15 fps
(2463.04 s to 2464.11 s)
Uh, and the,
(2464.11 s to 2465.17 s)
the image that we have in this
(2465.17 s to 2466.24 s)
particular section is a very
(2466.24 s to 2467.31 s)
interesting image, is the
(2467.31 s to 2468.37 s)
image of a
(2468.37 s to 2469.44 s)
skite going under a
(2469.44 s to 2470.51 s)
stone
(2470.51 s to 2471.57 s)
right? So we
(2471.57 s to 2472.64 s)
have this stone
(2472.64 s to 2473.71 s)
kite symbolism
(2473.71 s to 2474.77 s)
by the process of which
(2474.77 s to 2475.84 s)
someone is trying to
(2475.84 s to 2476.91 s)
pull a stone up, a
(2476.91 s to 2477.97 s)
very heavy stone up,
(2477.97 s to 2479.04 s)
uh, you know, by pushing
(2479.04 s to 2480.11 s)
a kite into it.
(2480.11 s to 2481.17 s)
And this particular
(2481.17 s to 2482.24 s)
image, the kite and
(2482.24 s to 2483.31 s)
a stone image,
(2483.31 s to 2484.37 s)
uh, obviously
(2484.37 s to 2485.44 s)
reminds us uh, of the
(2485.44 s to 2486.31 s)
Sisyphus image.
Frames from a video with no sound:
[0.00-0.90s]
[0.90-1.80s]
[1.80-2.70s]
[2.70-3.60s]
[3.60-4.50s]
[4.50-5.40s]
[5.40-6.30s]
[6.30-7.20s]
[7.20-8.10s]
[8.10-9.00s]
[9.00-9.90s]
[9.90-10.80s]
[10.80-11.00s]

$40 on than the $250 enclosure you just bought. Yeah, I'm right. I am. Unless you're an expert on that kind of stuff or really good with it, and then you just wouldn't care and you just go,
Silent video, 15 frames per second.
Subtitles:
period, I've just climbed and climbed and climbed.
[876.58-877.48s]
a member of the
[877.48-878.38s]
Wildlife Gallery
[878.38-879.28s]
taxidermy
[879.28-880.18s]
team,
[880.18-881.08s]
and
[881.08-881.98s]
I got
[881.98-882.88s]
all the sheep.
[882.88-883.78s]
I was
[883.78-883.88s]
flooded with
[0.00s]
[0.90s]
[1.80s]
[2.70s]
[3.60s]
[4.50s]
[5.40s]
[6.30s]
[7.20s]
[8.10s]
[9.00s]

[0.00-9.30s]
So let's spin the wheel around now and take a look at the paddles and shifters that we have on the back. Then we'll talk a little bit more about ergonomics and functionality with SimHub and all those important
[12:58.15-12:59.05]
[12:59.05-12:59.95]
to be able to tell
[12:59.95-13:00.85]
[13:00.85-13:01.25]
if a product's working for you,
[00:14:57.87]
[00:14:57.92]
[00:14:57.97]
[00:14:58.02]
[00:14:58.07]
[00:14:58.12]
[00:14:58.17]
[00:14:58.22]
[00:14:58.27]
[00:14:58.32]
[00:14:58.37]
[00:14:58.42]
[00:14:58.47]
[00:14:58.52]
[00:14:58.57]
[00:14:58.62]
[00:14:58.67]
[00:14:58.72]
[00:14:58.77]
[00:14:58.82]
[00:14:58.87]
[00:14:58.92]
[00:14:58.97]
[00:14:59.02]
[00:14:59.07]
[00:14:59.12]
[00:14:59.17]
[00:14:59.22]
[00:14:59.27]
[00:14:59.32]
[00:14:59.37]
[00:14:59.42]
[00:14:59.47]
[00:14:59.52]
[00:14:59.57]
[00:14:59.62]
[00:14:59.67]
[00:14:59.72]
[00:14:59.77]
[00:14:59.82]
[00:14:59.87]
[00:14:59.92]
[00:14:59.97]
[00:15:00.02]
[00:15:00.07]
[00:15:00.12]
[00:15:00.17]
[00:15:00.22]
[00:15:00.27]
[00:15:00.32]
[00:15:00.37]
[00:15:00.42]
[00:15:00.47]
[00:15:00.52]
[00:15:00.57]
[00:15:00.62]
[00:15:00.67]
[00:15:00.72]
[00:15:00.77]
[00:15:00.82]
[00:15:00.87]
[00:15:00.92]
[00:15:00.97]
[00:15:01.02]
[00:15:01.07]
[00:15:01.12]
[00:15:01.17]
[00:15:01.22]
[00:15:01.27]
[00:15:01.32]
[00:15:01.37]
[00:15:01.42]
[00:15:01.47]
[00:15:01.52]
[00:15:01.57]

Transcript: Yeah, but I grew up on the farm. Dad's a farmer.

☆ ☆ ☆ ☆ ☆ ☆ ☆

== Task to complete ==
From the records above, extract exactly and only the lines that begin at the line with "(2476.91 s to 2477.97 s)" and stop after the line with "[00:14:59.57]".

== Written response ==
(2476.91 s to 2477.97 s)
very heavy stone up,
(2477.97 s to 2479.04 s)
uh, you know, by pushing
(2479.04 s to 2480.11 s)
a kite into it.
(2480.11 s to 2481.17 s)
And this particular
(2481.17 s to 2482.24 s)
image, the kite and
(2482.24 s to 2483.31 s)
a stone image,
(2483.31 s to 2484.37 s)
uh, obviously
(2484.37 s to 2485.44 s)
reminds us uh, of the
(2485.44 s to 2486.31 s)
Sisyphus image.
Frames from a video with no sound:
[0.00-0.90s]
[0.90-1.80s]
[1.80-2.70s]
[2.70-3.60s]
[3.60-4.50s]
[4.50-5.40s]
[5.40-6.30s]
[6.30-7.20s]
[7.20-8.10s]
[8.10-9.00s]
[9.00-9.90s]
[9.90-10.80s]
[10.80-11.00s]

$40 on than the $250 enclosure you just bought. Yeah, I'm right. I am. Unless you're an expert on that kind of stuff or really good with it, and then you just wouldn't care and you just go,
Silent video, 15 frames per second.
Subtitles:
period, I've just climbed and climbed and climbed.
[876.58-877.48s]
a member of the
[877.48-878.38s]
Wildlife Gallery
[878.38-879.28s]
taxidermy
[879.28-880.18s]
team,
[880.18-881.08s]
and
[881.08-881.98s]
I got
[881.98-882.88s]
all the sheep.
[882.88-883.78s]
I was
[883.78-883.88s]
flooded with
[0.00s]
[0.90s]
[1.80s]
[2.70s]
[3.60s]
[4.50s]
[5.40s]
[6.30s]
[7.20s]
[8.10s]
[9.00s]

[0.00-9.30s]
So let's spin the wheel around now and take a look at the paddles and shifters that we have on the back. Then we'll talk a little bit more about ergonomics and functionality with SimHub and all those important
[12:58.15-12:59.05]
[12:59.05-12:59.95]
to be able to tell
[12:59.95-13:00.85]
[13:00.85-13:01.25]
if a product's working for you,
[00:14:57.87]
[00:14:57.92]
[00:14:57.97]
[00:14:58.02]
[00:14:58.07]
[00:14:58.12]
[00:14:58.17]
[00:14:58.22]
[00:14:58.27]
[00:14:58.32]
[00:14:58.37]
[00:14:58.42]
[00:14:58.47]
[00:14:58.52]
[00:14:58.57]
[00:14:58.62]
[00:14:58.67]
[00:14:58.72]
[00:14:58.77]
[00:14:58.82]
[00:14:58.87]
[00:14:58.92]
[00:14:58.97]
[00:14:59.02]
[00:14:59.07]
[00:14:59.12]
[00:14:59.17]
[00:14:59.22]
[00:14:59.27]
[00:14:59.32]
[00:14:59.37]
[00:14:59.42]
[00:14:59.47]
[00:14:59.52]
[00:14:59.57]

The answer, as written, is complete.